**Work task**
Each line from the one containing "a time we don't" through the final line of the records is to be repeated exactly, with no additions.

**Data records**
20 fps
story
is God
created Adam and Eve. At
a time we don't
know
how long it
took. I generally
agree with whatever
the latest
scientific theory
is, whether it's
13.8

**Output**
a time we don't
know
how long it
took. I generally
agree with whatever
the latest
scientific theory
is, whether it's
13.8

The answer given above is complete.